EXERCISE DETAILS> Could you repeat the records below exactly, leaving out any pictures?

Items from a dataset
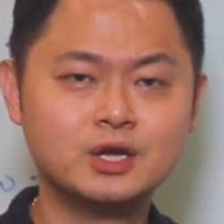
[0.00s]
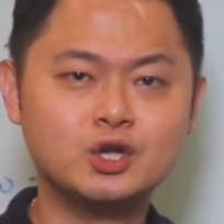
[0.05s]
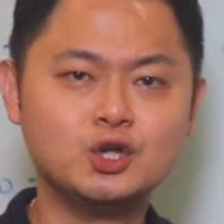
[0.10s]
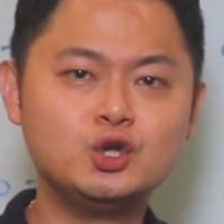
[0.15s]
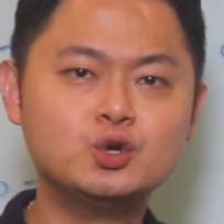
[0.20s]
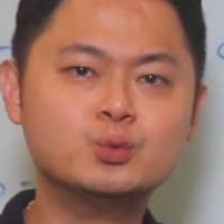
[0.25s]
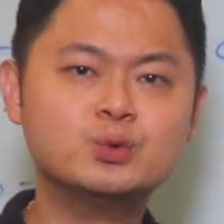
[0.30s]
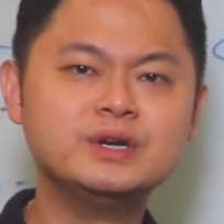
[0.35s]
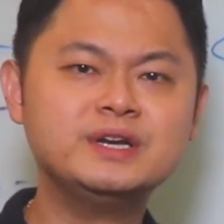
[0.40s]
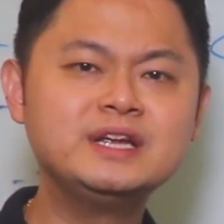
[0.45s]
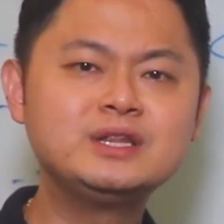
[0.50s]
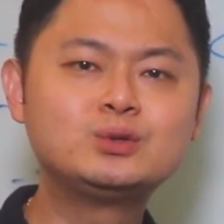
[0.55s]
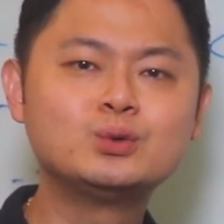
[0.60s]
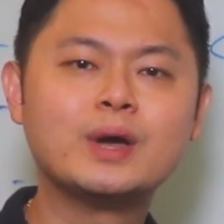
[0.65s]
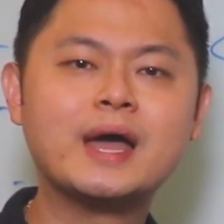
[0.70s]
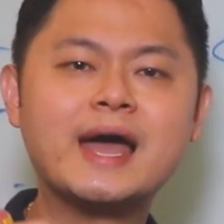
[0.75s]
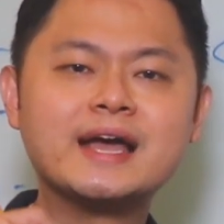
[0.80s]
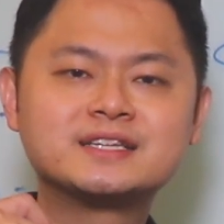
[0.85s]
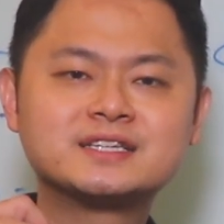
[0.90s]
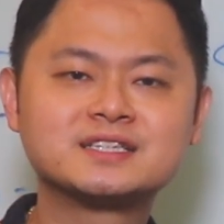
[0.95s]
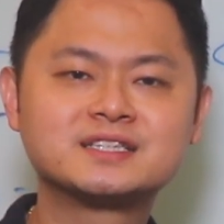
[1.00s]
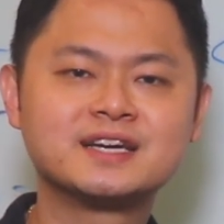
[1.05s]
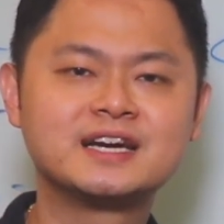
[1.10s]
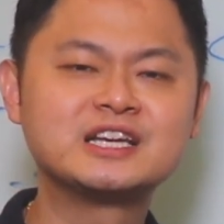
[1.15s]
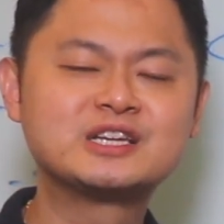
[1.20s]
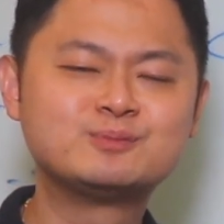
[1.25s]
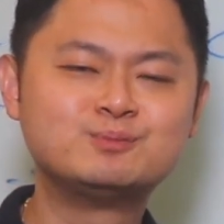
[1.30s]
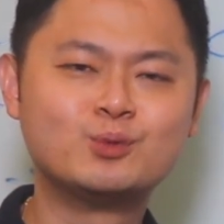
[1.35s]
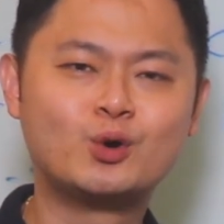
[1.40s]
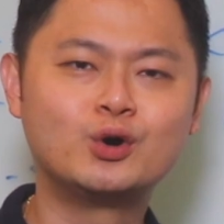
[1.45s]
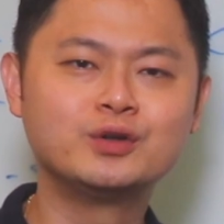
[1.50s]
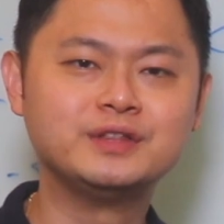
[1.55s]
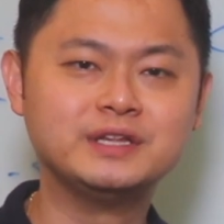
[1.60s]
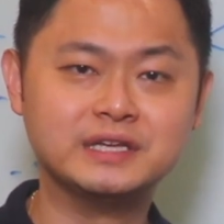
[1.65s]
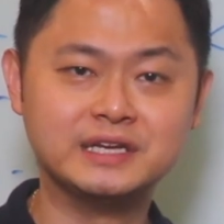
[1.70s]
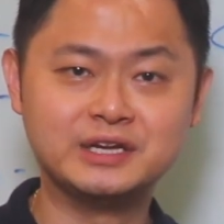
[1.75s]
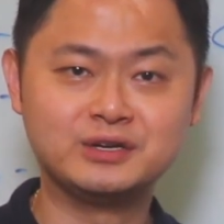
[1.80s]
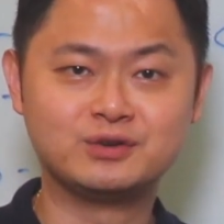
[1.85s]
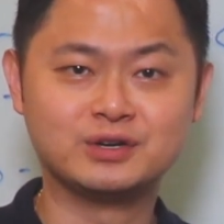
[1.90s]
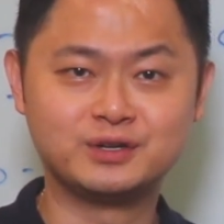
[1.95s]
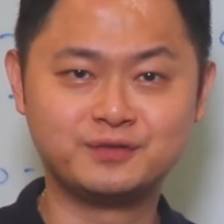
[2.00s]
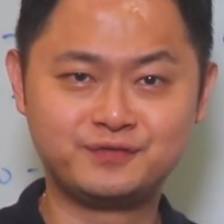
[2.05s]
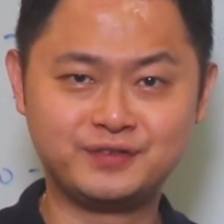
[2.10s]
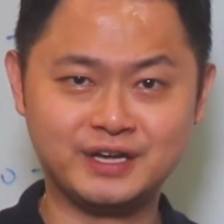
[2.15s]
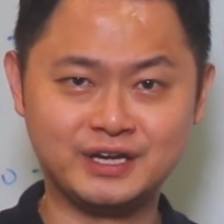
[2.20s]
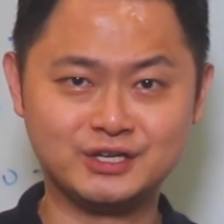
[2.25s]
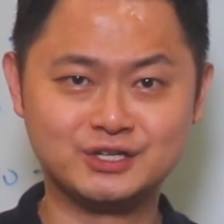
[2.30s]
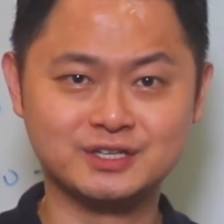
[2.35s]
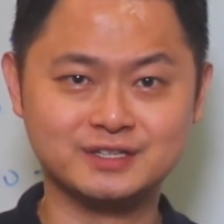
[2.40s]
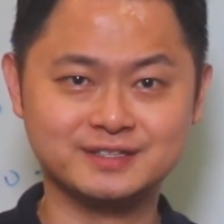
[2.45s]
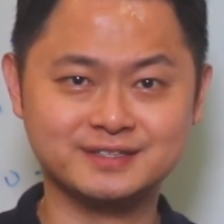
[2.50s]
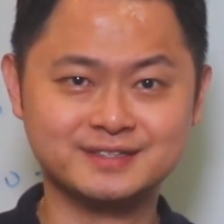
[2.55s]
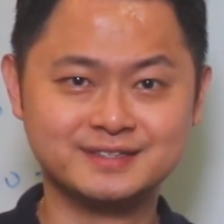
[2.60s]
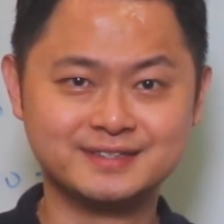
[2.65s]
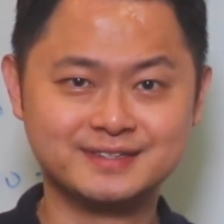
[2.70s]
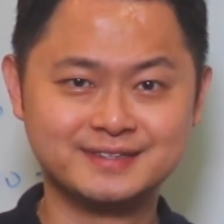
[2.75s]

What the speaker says: You will need to exercise more delayed gratification.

EXERCISE RESPONSE>
[0.00s]
[0.05s]
[0.10s]
[0.15s]
[0.20s]
[0.25s]
[0.30s]
[0.35s]
[0.40s]
[0.45s]
[0.50s]
[0.55s]
[0.60s]
[0.65s]
[0.70s]
[0.75s]
[0.80s]
[0.85s]
[0.90s]
[0.95s]
[1.00s]
[1.05s]
[1.10s]
[1.15s]
[1.20s]
[1.25s]
[1.30s]
[1.35s]
[1.40s]
[1.45s]
[1.50s]
[1.55s]
[1.60s]
[1.65s]
[1.70s]
[1.75s]
[1.80s]
[1.85s]
[1.90s]
[1.95s]
[2.00s]
[2.05s]
[2.10s]
[2.15s]
[2.20s]
[2.25s]
[2.30s]
[2.35s]
[2.40s]
[2.45s]
[2.50s]
[2.55s]
[2.60s]
[2.65s]
[2.70s]
[2.75s]

What the speaker says: You will need to exercise more delayed gratification.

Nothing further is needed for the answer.